[Dataset records]
====

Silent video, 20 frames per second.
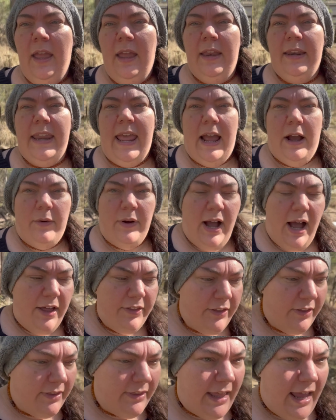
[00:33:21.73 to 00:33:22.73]
Now,
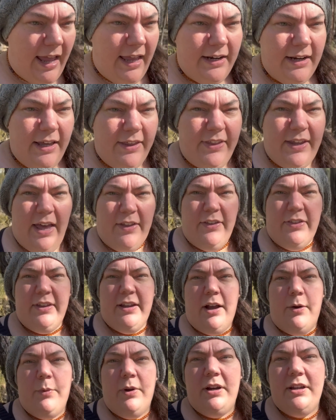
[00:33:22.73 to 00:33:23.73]
other than that, the other
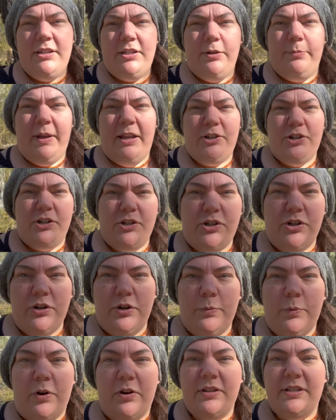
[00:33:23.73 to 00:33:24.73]
thing I wanted to mention
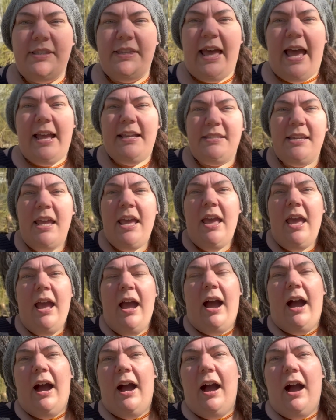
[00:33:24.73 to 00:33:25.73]
too was that
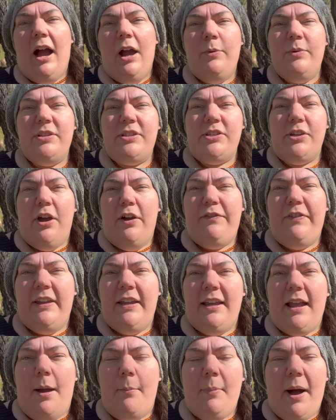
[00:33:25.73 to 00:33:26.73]
I was
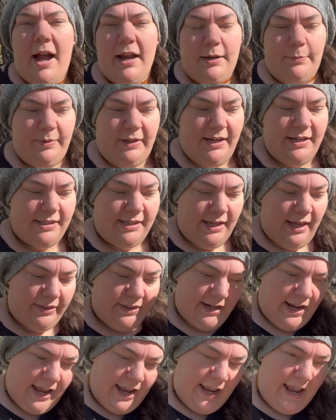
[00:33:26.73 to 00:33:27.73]
surfing Marketplace the
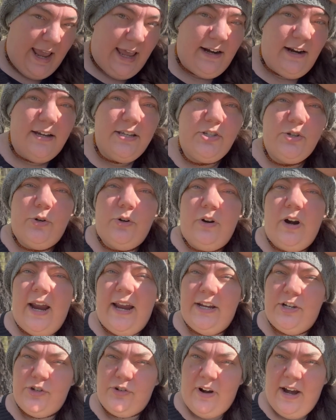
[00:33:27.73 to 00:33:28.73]
other day and I saw
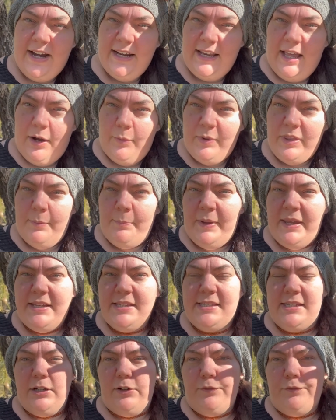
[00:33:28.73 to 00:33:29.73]
a trailer with a big
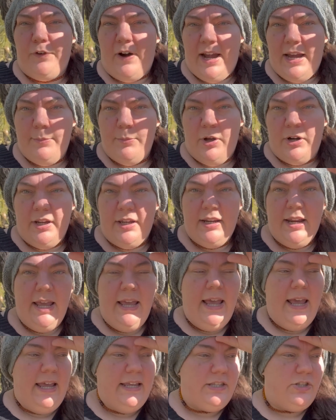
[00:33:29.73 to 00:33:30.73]
steel frame on it.
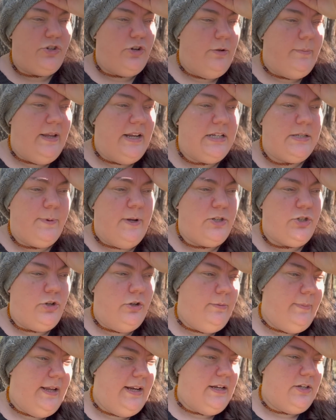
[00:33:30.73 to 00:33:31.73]
It's 2 meters by
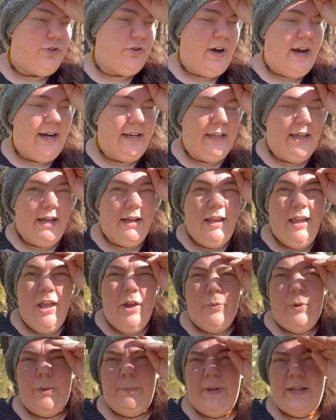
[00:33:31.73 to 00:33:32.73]
2 meter trailer
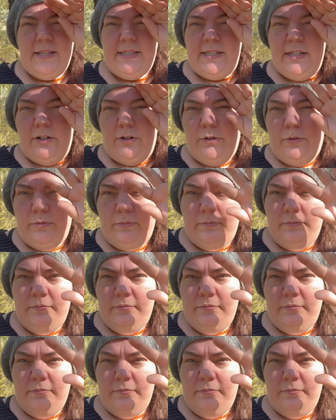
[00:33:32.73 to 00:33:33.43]
with a big steel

====

**Work item**
With the pictures removed, return all the entries exactly.

**Task output**
Silent video, 20 frames per second.
[00:33:21.73 to 00:33:22.73]
Now,
[00:33:22.73 to 00:33:23.73]
other than that, the other
[00:33:23.73 to 00:33:24.73]
thing I wanted to mention
[00:33:24.73 to 00:33:25.73]
too was that
[00:33:25.73 to 00:33:26.73]
I was
[00:33:26.73 to 00:33:27.73]
surfing Marketplace the
[00:33:27.73 to 00:33:28.73]
other day and I saw
[00:33:28.73 to 00:33:29.73]
a trailer with a big
[00:33:29.73 to 00:33:30.73]
steel frame on it.
[00:33:30.73 to 00:33:31.73]
It's 2 meters by
[00:33:31.73 to 00:33:32.73]
2 meter trailer
[00:33:32.73 to 00:33:33.43]
with a big steel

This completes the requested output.